Cytokine-driven glycosphingolipid metabolism modulates endoplasmic reticulum calcium homeostasis in primary human renal mesangial cells

Tamara K. Nowling^*Mariia StefanenkoTessa M. OrtizSandra G. MungarayMykhailo FedoriukOleg PalyginStefano BertoDrew Moore

• Medical University of South Carolina, Charleston, United States

Glycosphingolipids (GSLs), including hexosylceramides (HexCers), lactosylceramides (LacCers), and gangliosides composed of one or more sugar residues attached to ceramide, are essential components of cell membranes.
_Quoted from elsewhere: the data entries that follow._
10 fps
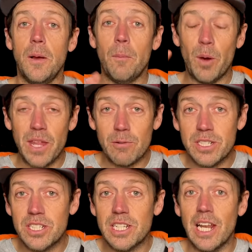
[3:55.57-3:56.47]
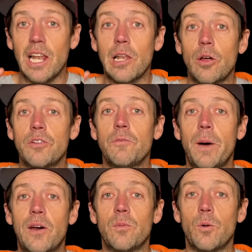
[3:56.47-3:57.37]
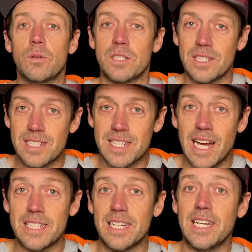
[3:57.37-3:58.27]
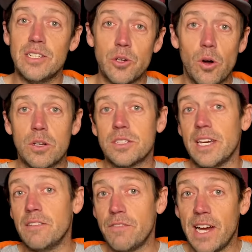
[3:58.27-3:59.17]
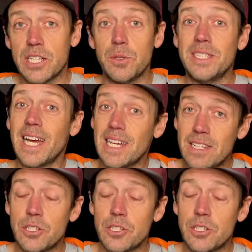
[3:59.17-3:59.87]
but there is still a lot of paddleboards sat in docks, in factories and in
Dysregulated GSL metabolism has been implicated in various inflammatory and autoimmune diseases, including lupus nephritis; however, its contribution to renal cell dysfunction remains largely unexplored. In this study, we demonstrate that in primary human renal mesangial cells (hRMCs), proinflammatory cytokines relevant to lupus elicit significant upregulation and secretion of inflammatory mediators that parallel intracellular and extracellular accumulation of HexCers and elevated cytosolic calcium (Ca2+) levels. The increase in cytosolic Ca2+ was attributed to a decrease in endoplasmic reticulum (ER) Ca2+ store capacity. Pharmacological inhibition of GSL synthesis with eliglustat significantly reduced HexCers levels and restored ER Ca2+ stores, but did not impact cytokine-induced cytokine/chemokine secretion or cell viability/proliferation. Together, these data suggest that elevated GSL synthesis modulates cytokine-induced ER Ca²⁺ dysregulation in mesangial cells and may play a role in the pathogenesis of lupus nephritis.